> Saved data entries
______________________________

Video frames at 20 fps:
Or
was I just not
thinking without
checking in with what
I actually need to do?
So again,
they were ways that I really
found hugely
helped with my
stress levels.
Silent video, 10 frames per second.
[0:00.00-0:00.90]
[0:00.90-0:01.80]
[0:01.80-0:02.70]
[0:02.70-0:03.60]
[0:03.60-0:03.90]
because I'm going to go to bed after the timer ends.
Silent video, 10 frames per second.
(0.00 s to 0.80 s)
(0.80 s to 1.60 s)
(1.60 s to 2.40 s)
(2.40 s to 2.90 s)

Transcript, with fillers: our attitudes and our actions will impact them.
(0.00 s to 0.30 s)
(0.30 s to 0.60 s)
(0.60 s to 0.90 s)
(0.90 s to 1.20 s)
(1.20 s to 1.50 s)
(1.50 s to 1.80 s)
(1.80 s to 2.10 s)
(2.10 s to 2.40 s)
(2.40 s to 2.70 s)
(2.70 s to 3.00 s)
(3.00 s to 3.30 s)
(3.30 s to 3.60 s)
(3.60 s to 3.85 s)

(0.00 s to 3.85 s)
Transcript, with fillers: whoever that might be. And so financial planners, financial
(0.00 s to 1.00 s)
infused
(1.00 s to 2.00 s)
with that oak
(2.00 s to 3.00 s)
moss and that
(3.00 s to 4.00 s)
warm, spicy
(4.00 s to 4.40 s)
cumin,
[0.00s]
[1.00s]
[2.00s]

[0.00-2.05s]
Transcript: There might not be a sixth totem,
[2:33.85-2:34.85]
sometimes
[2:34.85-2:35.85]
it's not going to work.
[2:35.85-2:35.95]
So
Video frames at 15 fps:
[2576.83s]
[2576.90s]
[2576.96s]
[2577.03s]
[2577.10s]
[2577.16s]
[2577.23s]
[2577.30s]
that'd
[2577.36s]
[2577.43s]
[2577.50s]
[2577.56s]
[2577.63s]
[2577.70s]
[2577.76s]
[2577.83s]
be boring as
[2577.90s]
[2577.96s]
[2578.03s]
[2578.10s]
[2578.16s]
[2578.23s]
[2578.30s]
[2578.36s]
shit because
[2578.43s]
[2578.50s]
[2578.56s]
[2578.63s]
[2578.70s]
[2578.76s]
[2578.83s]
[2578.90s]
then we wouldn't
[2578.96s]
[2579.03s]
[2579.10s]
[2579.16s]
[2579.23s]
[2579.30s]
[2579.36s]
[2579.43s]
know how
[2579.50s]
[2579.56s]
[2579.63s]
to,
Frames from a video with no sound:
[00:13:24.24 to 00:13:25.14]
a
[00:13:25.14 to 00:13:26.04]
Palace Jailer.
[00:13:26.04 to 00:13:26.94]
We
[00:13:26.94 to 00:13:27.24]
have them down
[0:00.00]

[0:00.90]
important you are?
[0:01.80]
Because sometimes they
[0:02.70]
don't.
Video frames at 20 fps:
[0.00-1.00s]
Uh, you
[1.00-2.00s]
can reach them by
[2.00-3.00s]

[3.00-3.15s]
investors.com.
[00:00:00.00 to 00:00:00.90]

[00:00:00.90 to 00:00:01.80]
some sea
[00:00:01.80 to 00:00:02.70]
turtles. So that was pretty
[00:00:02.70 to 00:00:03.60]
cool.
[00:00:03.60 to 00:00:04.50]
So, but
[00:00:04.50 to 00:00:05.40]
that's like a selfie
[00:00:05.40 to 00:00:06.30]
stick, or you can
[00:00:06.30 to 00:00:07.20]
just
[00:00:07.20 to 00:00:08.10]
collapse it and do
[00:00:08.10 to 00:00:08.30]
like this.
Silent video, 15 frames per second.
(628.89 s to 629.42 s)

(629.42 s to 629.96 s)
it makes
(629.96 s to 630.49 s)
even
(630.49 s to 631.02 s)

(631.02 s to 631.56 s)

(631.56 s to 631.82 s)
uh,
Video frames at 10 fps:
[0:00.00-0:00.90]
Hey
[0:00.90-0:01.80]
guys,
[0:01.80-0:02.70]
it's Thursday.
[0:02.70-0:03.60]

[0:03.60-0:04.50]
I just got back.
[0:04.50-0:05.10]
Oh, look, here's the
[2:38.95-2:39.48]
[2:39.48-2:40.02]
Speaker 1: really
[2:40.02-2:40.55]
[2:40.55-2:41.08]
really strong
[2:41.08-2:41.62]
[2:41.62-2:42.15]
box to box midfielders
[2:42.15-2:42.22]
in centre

______________________________

> WORK REQUIRED
The answer should be an exact copy of the data.

> SOLUTION TO THE EXERCISE
Video frames at 20 fps:
Or
was I just not
thinking without
checking in with what
I actually need to do?
So again,
they were ways that I really
found hugely
helped with my
stress levels.
Silent video, 10 frames per second.
[0:00.00-0:00.90]
[0:00.90-0:01.80]
[0:01.80-0:02.70]
[0:02.70-0:03.60]
[0:03.60-0:03.90]
because I'm going to go to bed after the timer ends.
Silent video, 10 frames per second.
(0.00 s to 0.80 s)
(0.80 s to 1.60 s)
(1.60 s to 2.40 s)
(2.40 s to 2.90 s)

Transcript, with fillers: our attitudes and our actions will impact them.
(0.00 s to 0.30 s)
(0.30 s to 0.60 s)
(0.60 s to 0.90 s)
(0.90 s to 1.20 s)
(1.20 s to 1.50 s)
(1.50 s to 1.80 s)
(1.80 s to 2.10 s)
(2.10 s to 2.40 s)
(2.40 s to 2.70 s)
(2.70 s to 3.00 s)
(3.00 s to 3.30 s)
(3.30 s to 3.60 s)
(3.60 s to 3.85 s)

(0.00 s to 3.85 s)
Transcript, with fillers: whoever that might be. And so financial planners, financial
(0.00 s to 1.00 s)
infused
(1.00 s to 2.00 s)
with that oak
(2.00 s to 3.00 s)
moss and that
(3.00 s to 4.00 s)
warm, spicy
(4.00 s to 4.40 s)
cumin,
[0.00s]
[1.00s]
[2.00s]

[0.00-2.05s]
Transcript: There might not be a sixth totem,
[2:33.85-2:34.85]
sometimes
[2:34.85-2:35.85]
it's not going to work.
[2:35.85-2:35.95]
So
Video frames at 15 fps:
[2576.83s]
[2576.90s]
[2576.96s]
[2577.03s]
[2577.10s]
[2577.16s]
[2577.23s]
[2577.30s]
that'd
[2577.36s]
[2577.43s]
[2577.50s]
[2577.56s]
[2577.63s]
[2577.70s]
[2577.76s]
[2577.83s]
be boring as
[2577.90s]
[2577.96s]
[2578.03s]
[2578.10s]
[2578.16s]
[2578.23s]
[2578.30s]
[2578.36s]
shit because
[2578.43s]
[2578.50s]
[2578.56s]
[2578.63s]
[2578.70s]
[2578.76s]
[2578.83s]
[2578.90s]
then we wouldn't
[2578.96s]
[2579.03s]
[2579.10s]
[2579.16s]
[2579.23s]
[2579.30s]
[2579.36s]
[2579.43s]
know how
[2579.50s]
[2579.56s]
[2579.63s]
to,
Frames from a video with no sound:
[00:13:24.24 to 00:13:25.14]
a
[00:13:25.14 to 00:13:26.04]
Palace Jailer.
[00:13:26.04 to 00:13:26.94]
We
[00:13:26.94 to 00:13:27.24]
have them down
[0:00.00]

[0:00.90]
important you are?
[0:01.80]
Because sometimes they
[0:02.70]
don't.
Video frames at 20 fps:
[0.00-1.00s]
Uh, you
[1.00-2.00s]
can reach them by
[2.00-3.00s]

[3.00-3.15s]
investors.com.
[00:00:00.00 to 00:00:00.90]

[00:00:00.90 to 00:00:01.80]
some sea
[00:00:01.80 to 00:00:02.70]
turtles. So that was pretty
[00:00:02.70 to 00:00:03.60]
cool.
[00:00:03.60 to 00:00:04.50]
So, but
[00:00:04.50 to 00:00:05.40]
that's like a selfie
[00:00:05.40 to 00:00:06.30]
stick, or you can
[00:00:06.30 to 00:00:07.20]
just
[00:00:07.20 to 00:00:08.10]
collapse it and do
[00:00:08.10 to 00:00:08.30]
like this.
Silent video, 15 frames per second.
(628.89 s to 629.42 s)

(629.42 s to 629.96 s)
it makes
(629.96 s to 630.49 s)
even
(630.49 s to 631.02 s)

(631.02 s to 631.56 s)

(631.56 s to 631.82 s)
uh,
Video frames at 10 fps:
[0:00.00-0:00.90]
Hey
[0:00.90-0:01.80]
guys,
[0:01.80-0:02.70]
it's Thursday.
[0:02.70-0:03.60]

[0:03.60-0:04.50]
I just got back.
[0:04.50-0:05.10]
Oh, look, here's the
[2:38.95-2:39.48]
[2:39.48-2:40.02]
Speaker 1: really
[2:40.02-2:40.55]
[2:40.55-2:41.08]
really strong
[2:41.08-2:41.62]
[2:41.62-2:42.15]
box to box midfielders
[2:42.15-2:42.22]
in centre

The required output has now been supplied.